WORK TASK
Nothing outside the range is to be copied. From the entries below, reproduce exactly the lines starting at the one with "[0:00.00-0:01.00]" and ending at the one with "[0:08.80-0:09.80]", without pictures.

GIVEN RECORDS
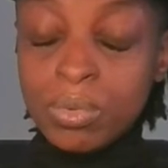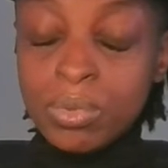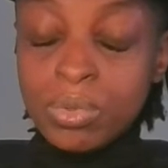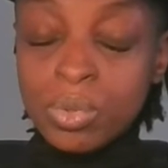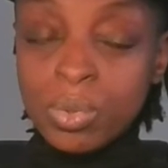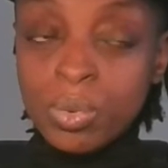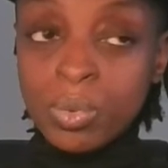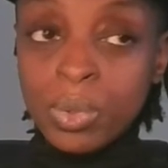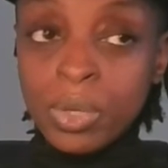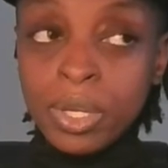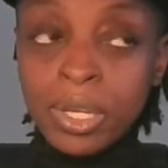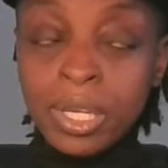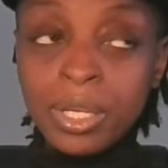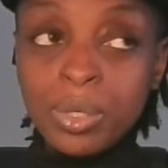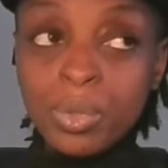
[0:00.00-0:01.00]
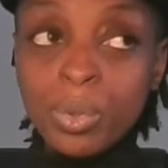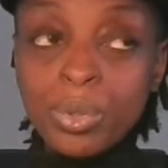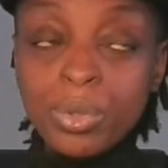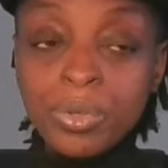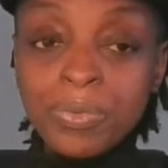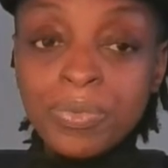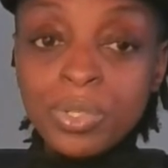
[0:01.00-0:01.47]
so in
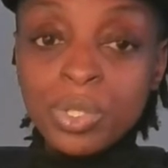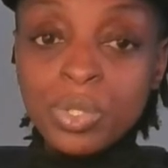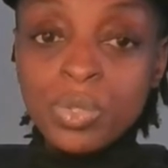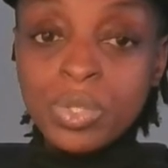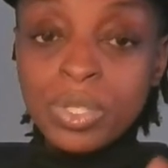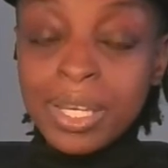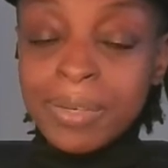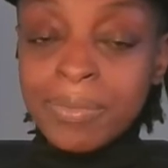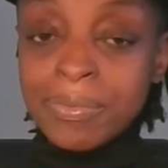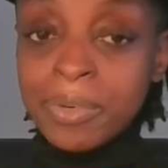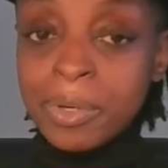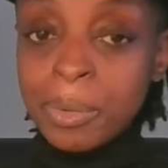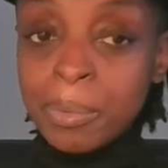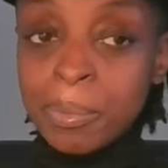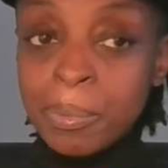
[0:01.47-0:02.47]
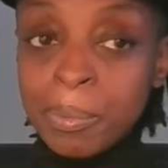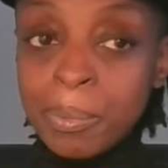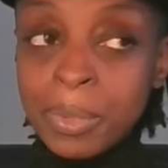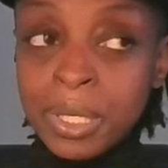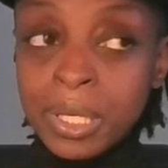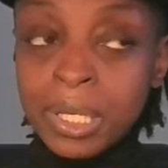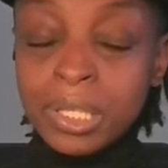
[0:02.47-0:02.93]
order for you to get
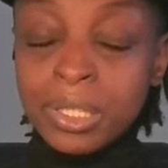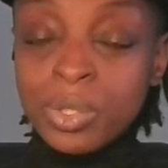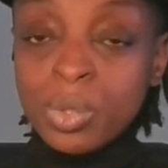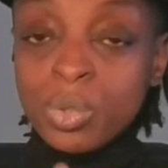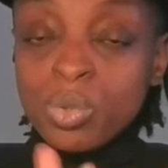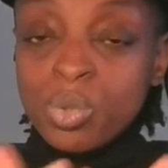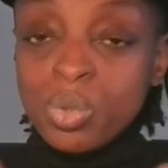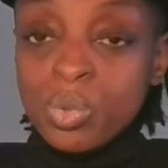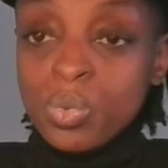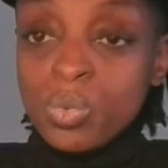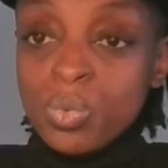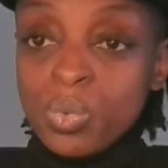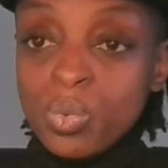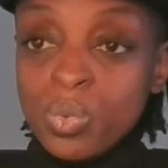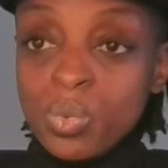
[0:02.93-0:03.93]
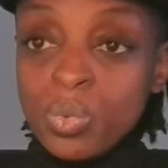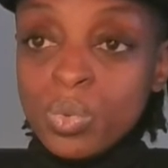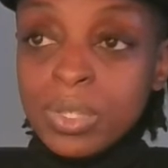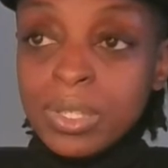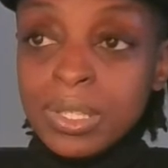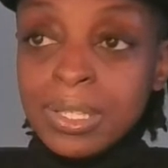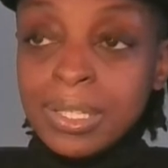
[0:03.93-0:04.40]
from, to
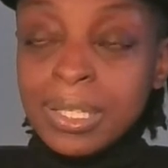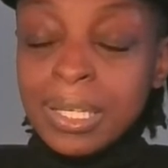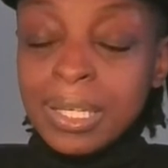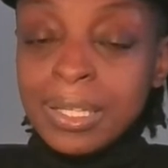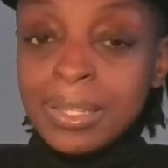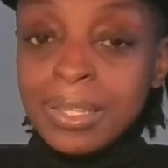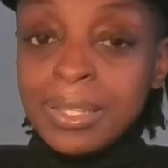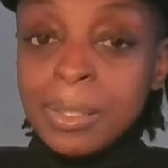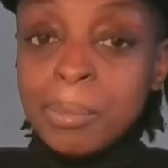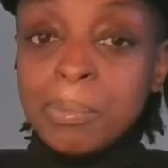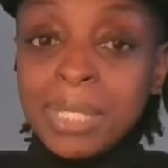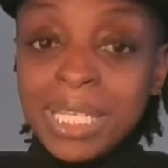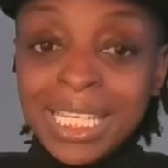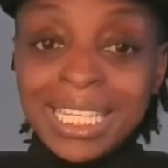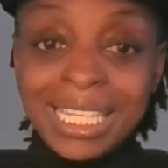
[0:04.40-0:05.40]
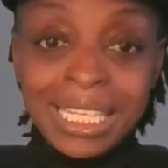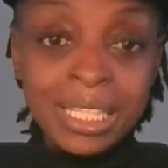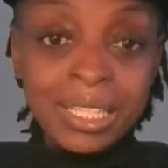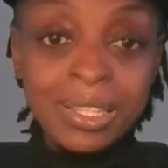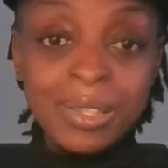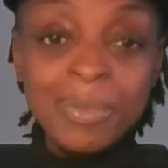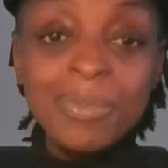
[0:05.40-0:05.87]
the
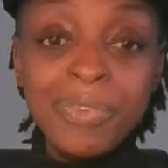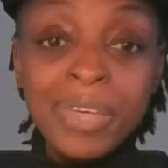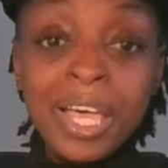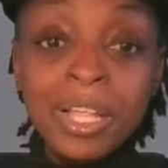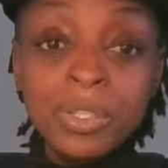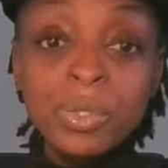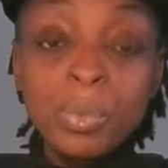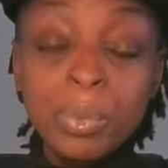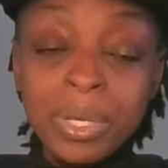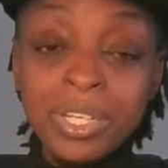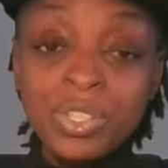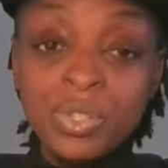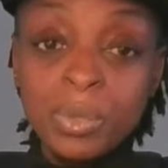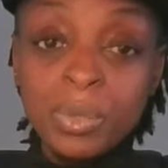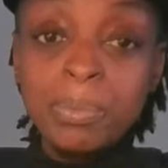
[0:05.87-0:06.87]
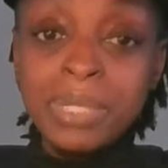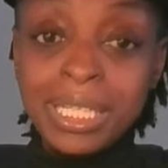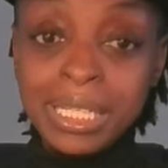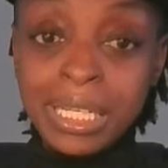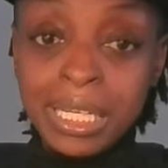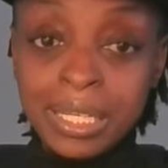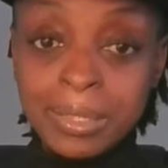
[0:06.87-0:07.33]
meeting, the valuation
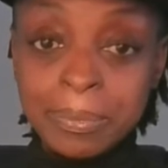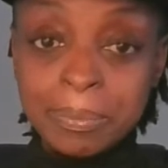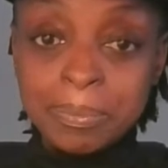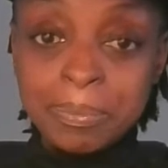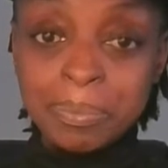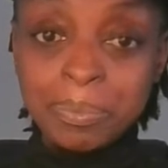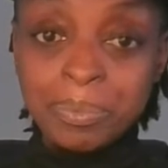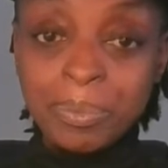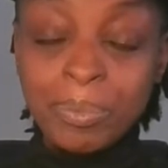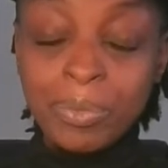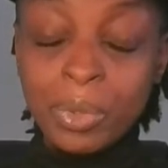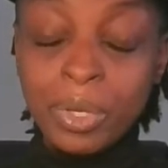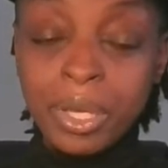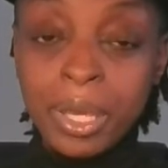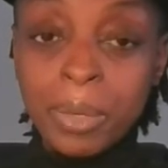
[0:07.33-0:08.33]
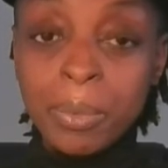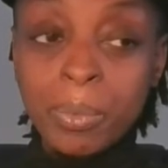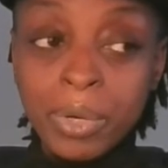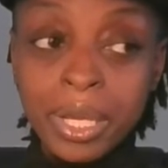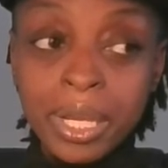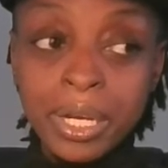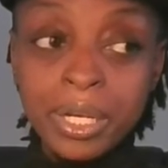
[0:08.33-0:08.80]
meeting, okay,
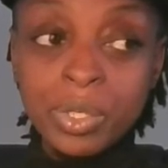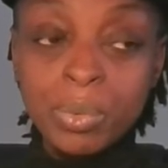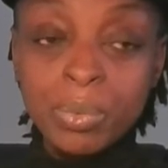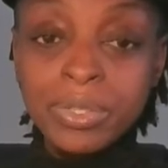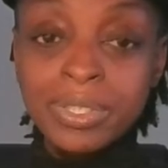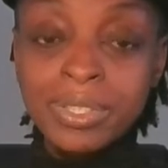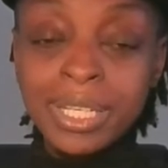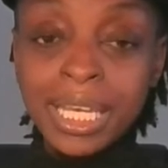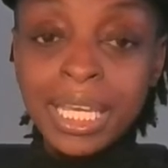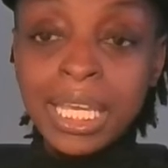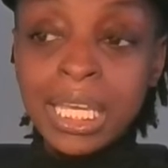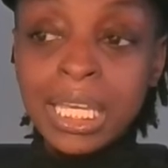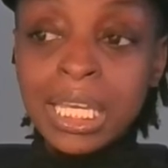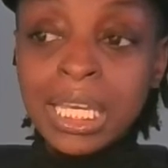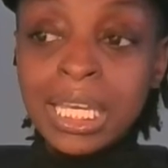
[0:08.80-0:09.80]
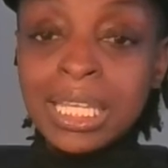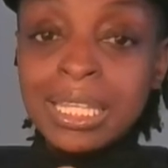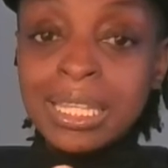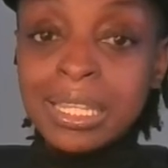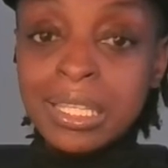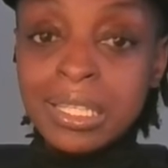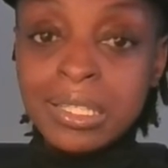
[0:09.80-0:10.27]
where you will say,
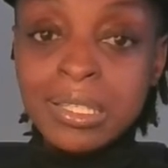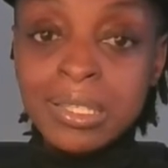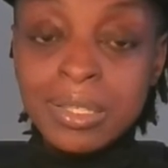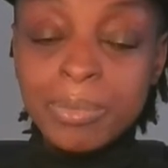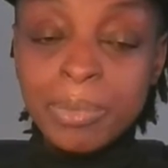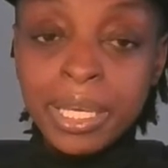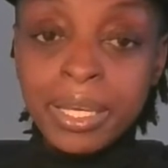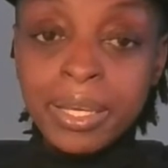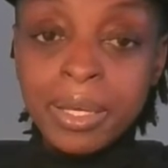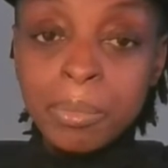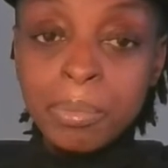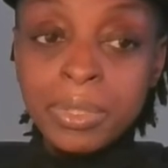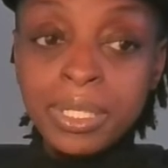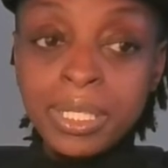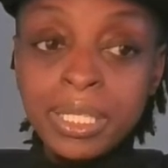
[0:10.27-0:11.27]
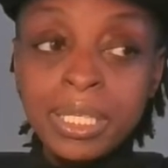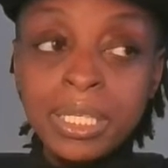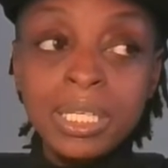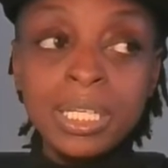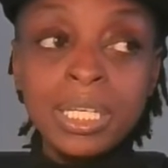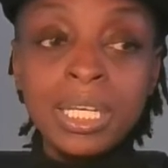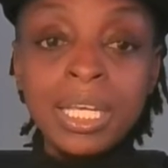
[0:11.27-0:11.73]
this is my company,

---

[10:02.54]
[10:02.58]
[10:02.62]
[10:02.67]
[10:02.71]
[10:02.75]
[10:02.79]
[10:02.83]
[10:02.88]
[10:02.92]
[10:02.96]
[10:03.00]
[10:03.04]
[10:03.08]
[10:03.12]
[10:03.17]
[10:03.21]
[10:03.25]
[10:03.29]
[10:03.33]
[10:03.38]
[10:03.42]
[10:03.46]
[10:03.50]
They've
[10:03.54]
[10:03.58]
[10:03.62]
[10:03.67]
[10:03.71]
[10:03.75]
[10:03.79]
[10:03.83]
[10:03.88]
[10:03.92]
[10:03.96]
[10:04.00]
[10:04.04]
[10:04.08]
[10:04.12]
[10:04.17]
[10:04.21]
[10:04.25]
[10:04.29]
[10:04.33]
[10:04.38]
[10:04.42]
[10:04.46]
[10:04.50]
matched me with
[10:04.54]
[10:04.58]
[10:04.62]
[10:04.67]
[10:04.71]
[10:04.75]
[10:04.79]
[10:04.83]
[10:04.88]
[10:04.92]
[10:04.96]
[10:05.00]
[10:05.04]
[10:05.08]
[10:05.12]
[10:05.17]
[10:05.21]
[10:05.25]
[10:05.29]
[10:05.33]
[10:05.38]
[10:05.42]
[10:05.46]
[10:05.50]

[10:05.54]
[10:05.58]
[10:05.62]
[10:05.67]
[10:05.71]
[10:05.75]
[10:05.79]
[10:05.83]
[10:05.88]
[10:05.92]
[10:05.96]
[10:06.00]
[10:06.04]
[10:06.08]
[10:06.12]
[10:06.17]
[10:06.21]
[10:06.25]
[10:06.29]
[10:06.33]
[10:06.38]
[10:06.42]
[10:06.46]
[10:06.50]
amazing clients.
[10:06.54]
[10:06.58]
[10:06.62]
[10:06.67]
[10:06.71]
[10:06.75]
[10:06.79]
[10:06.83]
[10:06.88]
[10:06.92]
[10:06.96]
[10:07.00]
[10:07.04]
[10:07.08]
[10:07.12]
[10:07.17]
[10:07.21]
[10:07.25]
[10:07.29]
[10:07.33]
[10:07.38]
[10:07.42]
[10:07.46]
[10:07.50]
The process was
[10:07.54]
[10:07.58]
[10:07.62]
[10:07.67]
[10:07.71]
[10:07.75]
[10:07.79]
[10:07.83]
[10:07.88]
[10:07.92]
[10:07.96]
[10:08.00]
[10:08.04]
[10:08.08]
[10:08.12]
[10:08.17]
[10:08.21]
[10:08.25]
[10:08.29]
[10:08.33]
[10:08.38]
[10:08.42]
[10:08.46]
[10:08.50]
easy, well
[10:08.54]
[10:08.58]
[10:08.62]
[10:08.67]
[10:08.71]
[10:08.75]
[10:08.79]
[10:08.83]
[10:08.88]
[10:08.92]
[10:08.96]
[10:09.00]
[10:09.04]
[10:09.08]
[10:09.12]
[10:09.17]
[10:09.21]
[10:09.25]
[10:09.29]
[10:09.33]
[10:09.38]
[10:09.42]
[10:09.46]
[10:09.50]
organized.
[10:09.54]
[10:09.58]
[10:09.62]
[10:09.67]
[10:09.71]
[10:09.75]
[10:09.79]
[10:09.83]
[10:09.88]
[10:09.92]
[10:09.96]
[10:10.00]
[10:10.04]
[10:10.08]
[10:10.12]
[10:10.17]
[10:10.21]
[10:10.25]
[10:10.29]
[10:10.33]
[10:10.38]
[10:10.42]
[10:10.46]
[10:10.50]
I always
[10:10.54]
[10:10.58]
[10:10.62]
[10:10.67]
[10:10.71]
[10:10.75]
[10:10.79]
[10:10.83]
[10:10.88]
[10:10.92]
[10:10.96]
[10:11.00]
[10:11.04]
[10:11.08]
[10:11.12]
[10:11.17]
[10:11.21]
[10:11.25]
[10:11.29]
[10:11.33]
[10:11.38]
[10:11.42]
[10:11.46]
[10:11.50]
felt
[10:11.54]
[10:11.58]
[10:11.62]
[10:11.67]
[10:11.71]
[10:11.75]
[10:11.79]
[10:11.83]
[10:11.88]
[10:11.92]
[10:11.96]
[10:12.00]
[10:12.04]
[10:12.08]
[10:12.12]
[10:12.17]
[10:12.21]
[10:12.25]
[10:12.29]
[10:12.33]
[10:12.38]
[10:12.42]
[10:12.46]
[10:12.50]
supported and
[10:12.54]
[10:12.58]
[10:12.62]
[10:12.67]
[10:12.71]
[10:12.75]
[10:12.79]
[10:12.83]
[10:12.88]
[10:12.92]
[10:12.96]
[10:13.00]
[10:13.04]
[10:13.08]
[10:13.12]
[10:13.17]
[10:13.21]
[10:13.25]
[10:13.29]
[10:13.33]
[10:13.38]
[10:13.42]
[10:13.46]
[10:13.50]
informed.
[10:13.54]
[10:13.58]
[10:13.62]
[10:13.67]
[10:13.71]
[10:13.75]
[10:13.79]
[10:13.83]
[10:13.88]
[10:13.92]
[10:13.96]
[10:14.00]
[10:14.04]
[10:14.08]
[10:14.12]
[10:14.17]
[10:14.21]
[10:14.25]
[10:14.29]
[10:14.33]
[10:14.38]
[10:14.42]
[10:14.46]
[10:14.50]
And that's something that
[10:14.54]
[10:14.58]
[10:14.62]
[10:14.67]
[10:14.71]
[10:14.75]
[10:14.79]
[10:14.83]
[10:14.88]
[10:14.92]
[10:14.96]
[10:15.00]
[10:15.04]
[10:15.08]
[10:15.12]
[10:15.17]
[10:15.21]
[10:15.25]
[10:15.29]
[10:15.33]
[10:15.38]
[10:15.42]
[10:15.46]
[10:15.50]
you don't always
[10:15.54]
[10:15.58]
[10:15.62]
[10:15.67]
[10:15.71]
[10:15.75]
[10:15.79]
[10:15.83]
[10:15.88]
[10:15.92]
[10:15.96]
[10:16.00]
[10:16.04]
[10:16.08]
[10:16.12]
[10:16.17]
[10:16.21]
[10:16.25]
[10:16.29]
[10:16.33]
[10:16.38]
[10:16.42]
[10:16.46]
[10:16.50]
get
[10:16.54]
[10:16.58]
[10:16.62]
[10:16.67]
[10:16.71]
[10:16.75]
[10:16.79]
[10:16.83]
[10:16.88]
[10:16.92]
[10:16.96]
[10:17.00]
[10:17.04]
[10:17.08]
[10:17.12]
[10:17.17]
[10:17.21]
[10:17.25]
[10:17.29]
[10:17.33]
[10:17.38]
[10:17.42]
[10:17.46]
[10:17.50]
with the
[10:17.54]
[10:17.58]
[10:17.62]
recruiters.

--

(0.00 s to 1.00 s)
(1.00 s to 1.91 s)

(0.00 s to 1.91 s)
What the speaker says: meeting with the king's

WRITTEN RESPONSE
[0:00.00-0:01.00]
[0:01.00-0:01.47]
so in
[0:01.47-0:02.47]
[0:02.47-0:02.93]
order for you to get
[0:02.93-0:03.93]
[0:03.93-0:04.40]
from, to
[0:04.40-0:05.40]
[0:05.40-0:05.87]
the
[0:05.87-0:06.87]
[0:06.87-0:07.33]
meeting, the valuation
[0:07.33-0:08.33]
[0:08.33-0:08.80]
meeting, okay,
[0:08.80-0:09.80]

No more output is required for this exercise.